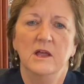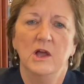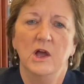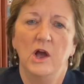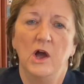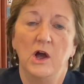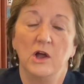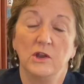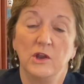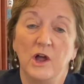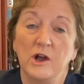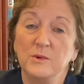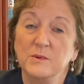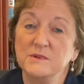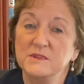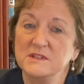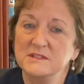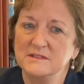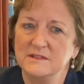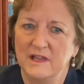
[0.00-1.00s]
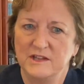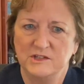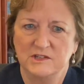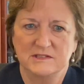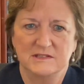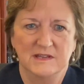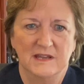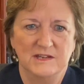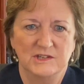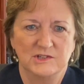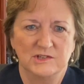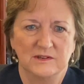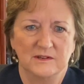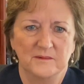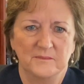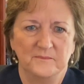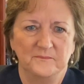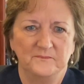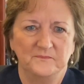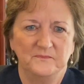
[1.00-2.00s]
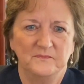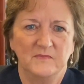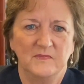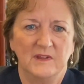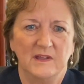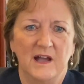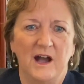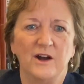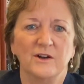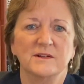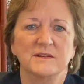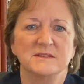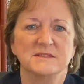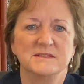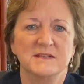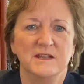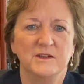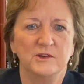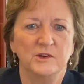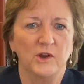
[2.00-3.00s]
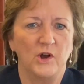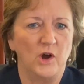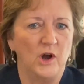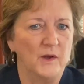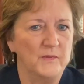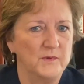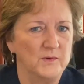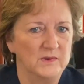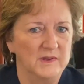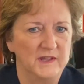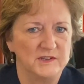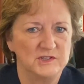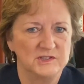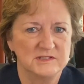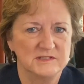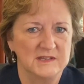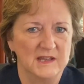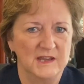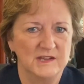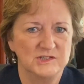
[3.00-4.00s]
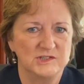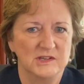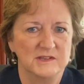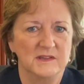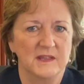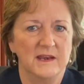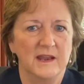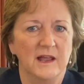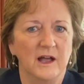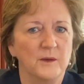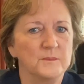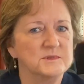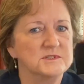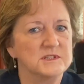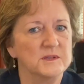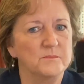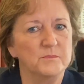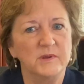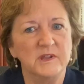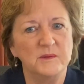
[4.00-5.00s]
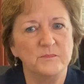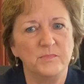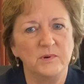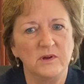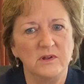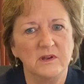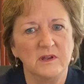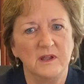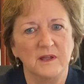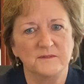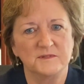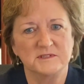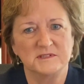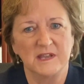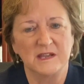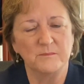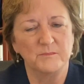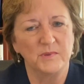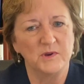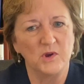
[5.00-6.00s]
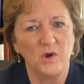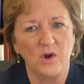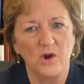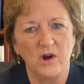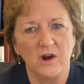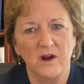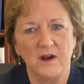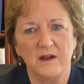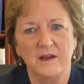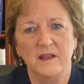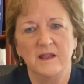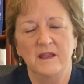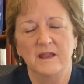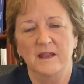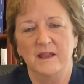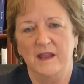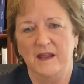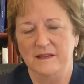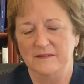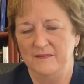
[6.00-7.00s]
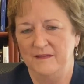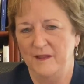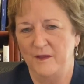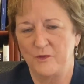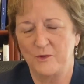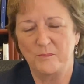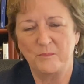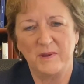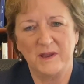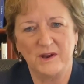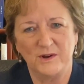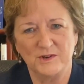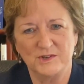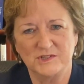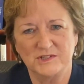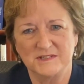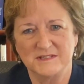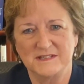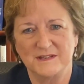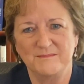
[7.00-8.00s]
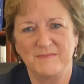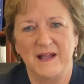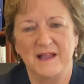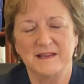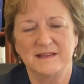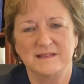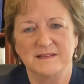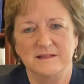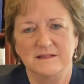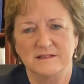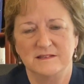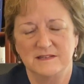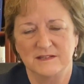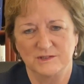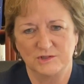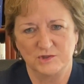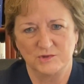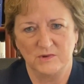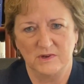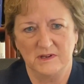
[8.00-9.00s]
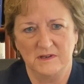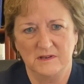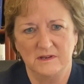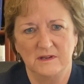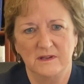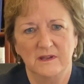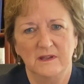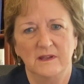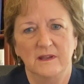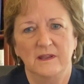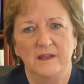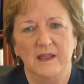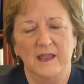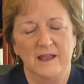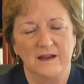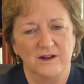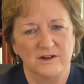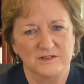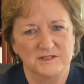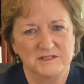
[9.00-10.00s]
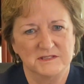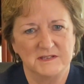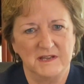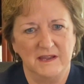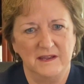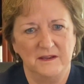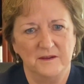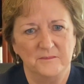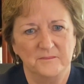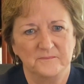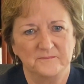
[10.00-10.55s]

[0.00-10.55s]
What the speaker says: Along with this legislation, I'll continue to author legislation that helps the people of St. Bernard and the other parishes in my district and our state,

+--

▸ TASK DIRECTIONS:
Retype each line of the listing above word for word. Exclude the pictures.

▸ ANSWER FOR THIS EXERCISE:
[0.00-1.00s]
[1.00-2.00s]
[2.00-3.00s]
[3.00-4.00s]
[4.00-5.00s]
[5.00-6.00s]
[6.00-7.00s]
[7.00-8.00s]
[8.00-9.00s]
[9.00-10.00s]
[10.00-10.55s]

[0.00-10.55s]
What the speaker says: Along with this legislation, I'll continue to author legislation that helps the people of St. Bernard and the other parishes in my district and our state,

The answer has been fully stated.